--- Exercise instructions ---
Below is some data. Retype exactly the lines starting at the one with "[00:00:07.00 to 00:00:08.00]" and ending at the one with "[0:01.80-0:02.70]".

--- Given information ---
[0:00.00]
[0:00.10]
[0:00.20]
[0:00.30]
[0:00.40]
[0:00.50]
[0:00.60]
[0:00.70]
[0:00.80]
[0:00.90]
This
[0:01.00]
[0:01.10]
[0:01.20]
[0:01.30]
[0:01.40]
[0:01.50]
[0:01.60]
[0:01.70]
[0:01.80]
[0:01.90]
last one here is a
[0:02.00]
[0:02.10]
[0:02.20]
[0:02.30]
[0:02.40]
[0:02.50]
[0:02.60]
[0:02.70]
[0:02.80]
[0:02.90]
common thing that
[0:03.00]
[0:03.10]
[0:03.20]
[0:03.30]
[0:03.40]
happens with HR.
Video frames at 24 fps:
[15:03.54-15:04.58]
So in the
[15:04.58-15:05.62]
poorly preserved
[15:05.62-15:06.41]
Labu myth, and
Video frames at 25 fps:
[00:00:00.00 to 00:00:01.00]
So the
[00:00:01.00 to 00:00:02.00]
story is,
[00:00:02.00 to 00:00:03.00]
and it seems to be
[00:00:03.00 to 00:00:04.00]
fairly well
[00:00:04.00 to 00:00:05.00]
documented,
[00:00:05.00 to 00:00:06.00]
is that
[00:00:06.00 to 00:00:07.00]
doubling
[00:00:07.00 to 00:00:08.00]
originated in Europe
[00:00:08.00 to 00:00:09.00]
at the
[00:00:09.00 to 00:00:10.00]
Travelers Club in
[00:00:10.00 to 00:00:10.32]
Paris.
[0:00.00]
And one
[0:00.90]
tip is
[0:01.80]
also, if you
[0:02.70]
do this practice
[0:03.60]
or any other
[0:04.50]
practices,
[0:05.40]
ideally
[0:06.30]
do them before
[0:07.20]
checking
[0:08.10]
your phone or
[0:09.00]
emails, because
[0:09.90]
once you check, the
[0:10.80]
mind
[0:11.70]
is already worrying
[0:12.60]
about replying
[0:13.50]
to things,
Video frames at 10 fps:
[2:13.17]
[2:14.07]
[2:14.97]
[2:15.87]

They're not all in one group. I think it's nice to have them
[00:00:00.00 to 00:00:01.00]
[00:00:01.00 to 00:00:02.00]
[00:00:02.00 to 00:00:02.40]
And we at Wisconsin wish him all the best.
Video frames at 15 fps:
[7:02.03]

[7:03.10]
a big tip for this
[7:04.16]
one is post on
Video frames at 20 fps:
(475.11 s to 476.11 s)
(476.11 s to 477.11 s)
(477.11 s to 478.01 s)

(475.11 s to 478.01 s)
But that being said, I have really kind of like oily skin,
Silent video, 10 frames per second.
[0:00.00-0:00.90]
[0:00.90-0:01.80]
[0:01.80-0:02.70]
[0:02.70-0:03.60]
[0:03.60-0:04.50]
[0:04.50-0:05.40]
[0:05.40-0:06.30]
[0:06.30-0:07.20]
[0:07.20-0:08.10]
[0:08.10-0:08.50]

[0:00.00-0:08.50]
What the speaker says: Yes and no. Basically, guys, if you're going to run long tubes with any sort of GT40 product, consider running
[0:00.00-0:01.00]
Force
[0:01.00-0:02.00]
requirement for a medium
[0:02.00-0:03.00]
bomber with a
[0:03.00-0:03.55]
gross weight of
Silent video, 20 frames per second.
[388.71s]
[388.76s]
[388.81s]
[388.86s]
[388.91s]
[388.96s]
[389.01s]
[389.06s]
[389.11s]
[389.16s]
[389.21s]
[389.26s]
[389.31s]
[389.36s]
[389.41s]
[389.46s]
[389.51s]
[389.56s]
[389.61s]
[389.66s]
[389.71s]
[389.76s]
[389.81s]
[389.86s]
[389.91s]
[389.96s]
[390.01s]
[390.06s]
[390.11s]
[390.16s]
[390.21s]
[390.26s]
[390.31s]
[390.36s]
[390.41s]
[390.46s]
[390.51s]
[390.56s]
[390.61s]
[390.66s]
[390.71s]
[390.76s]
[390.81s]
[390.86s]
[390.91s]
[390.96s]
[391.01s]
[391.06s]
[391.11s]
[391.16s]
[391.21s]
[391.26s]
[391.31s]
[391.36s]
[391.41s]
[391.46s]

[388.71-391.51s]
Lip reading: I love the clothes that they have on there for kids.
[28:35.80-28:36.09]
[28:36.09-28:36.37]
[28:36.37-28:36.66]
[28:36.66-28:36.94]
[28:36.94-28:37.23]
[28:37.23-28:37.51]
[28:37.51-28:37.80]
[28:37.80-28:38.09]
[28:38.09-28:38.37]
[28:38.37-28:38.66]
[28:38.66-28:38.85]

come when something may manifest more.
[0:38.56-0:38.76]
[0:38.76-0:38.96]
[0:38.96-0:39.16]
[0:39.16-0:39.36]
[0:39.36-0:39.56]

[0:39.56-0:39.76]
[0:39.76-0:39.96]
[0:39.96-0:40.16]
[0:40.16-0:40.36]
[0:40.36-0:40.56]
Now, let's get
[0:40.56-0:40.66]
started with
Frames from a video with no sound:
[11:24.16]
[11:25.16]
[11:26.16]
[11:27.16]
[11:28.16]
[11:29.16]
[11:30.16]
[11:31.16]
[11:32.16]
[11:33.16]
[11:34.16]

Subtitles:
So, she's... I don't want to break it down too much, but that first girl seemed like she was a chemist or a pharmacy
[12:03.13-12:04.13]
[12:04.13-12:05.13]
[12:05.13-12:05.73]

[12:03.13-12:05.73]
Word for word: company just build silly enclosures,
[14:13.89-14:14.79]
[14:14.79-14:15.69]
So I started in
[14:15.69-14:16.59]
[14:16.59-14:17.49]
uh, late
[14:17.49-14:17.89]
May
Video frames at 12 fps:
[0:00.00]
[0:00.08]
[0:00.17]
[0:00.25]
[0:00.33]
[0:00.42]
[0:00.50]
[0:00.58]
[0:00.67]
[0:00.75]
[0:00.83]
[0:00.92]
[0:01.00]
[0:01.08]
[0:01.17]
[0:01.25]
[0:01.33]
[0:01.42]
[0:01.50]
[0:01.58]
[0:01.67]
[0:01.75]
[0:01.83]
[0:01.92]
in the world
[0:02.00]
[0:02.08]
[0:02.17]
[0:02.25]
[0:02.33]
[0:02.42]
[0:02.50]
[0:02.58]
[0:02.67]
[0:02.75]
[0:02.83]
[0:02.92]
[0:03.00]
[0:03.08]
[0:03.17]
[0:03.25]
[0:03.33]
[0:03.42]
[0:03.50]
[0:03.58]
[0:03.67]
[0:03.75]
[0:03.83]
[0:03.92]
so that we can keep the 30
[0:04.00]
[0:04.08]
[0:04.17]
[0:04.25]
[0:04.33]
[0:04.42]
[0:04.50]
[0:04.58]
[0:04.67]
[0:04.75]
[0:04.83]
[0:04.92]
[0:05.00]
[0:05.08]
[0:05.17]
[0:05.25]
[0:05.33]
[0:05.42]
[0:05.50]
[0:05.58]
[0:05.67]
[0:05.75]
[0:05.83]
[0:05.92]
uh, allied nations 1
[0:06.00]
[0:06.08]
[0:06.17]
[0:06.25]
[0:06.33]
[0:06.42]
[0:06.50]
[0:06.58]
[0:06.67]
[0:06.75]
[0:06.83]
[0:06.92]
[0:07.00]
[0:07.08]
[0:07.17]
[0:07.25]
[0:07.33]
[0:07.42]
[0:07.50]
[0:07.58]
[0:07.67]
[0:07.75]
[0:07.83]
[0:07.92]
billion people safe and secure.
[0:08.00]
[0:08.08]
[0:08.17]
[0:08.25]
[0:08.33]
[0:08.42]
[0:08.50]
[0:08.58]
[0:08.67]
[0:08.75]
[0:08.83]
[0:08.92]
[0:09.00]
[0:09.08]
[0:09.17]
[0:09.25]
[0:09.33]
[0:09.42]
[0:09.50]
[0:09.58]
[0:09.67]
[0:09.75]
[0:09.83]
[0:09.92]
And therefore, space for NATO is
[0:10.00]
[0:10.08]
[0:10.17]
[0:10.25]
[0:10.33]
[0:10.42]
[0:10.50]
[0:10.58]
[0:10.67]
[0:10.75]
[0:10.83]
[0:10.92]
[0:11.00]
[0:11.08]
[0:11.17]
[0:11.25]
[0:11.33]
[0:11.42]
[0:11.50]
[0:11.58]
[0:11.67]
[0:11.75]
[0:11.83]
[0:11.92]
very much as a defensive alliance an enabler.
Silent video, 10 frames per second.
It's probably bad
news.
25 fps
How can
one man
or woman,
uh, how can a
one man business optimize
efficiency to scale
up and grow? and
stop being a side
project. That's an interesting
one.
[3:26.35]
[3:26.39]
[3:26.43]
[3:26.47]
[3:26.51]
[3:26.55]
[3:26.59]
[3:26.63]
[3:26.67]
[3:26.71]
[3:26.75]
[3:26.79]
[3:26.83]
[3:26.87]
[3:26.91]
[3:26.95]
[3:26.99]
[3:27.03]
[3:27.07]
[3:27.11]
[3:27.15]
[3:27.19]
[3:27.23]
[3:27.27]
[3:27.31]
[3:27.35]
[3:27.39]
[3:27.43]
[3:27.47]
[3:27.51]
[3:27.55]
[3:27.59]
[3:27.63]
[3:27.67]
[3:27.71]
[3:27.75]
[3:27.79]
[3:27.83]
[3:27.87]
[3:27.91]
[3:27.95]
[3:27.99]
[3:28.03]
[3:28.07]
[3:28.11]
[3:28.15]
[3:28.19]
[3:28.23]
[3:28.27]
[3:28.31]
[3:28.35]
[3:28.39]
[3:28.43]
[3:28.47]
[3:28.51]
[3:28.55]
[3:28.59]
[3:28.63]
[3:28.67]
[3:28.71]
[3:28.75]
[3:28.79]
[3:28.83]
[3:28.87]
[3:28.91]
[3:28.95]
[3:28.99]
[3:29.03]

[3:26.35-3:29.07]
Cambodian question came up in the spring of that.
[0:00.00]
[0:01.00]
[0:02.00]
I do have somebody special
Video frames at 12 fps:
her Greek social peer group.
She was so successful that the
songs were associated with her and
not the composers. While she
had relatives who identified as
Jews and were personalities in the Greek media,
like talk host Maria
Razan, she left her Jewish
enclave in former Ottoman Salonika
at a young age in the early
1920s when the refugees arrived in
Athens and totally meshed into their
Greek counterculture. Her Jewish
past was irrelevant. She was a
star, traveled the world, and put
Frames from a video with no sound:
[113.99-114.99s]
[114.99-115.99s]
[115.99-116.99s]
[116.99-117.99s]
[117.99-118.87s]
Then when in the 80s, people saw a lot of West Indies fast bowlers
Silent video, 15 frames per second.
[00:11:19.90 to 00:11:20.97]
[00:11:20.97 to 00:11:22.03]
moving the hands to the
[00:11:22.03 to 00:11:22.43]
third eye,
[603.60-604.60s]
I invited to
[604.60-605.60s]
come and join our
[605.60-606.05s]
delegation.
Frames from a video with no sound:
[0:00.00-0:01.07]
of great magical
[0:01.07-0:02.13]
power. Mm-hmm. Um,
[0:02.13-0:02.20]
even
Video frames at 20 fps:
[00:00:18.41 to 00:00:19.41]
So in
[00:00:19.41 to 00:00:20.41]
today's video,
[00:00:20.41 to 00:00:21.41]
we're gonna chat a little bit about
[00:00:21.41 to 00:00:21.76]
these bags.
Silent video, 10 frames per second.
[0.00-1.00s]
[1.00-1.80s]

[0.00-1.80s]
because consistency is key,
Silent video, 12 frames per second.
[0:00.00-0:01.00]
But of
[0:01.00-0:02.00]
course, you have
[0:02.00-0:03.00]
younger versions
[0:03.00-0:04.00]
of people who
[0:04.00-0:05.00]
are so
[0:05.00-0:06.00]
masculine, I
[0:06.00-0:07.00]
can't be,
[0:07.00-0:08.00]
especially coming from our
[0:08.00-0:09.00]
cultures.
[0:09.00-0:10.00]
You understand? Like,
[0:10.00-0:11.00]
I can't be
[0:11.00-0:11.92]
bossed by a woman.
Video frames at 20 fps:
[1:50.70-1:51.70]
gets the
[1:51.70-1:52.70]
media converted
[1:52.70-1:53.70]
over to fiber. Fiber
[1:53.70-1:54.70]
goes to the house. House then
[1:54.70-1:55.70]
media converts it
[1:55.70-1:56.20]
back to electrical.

--- Expected answer ---
[00:00:07.00 to 00:00:08.00]
originated in Europe
[00:00:08.00 to 00:00:09.00]
at the
[00:00:09.00 to 00:00:10.00]
Travelers Club in
[00:00:10.00 to 00:00:10.32]
Paris.
[0:00.00]
And one
[0:00.90]
tip is
[0:01.80]
also, if you
[0:02.70]
do this practice
[0:03.60]
or any other
[0:04.50]
practices,
[0:05.40]
ideally
[0:06.30]
do them before
[0:07.20]
checking
[0:08.10]
your phone or
[0:09.00]
emails, because
[0:09.90]
once you check, the
[0:10.80]
mind
[0:11.70]
is already worrying
[0:12.60]
about replying
[0:13.50]
to things,
Video frames at 10 fps:
[2:13.17]
[2:14.07]
[2:14.97]
[2:15.87]

They're not all in one group. I think it's nice to have them
[00:00:00.00 to 00:00:01.00]
[00:00:01.00 to 00:00:02.00]
[00:00:02.00 to 00:00:02.40]
And we at Wisconsin wish him all the best.
Video frames at 15 fps:
[7:02.03]

[7:03.10]
a big tip for this
[7:04.16]
one is post on
Video frames at 20 fps:
(475.11 s to 476.11 s)
(476.11 s to 477.11 s)
(477.11 s to 478.01 s)

(475.11 s to 478.01 s)
But that being said, I have really kind of like oily skin,
Silent video, 10 frames per second.
[0:00.00-0:00.90]
[0:00.90-0:01.80]
[0:01.80-0:02.70]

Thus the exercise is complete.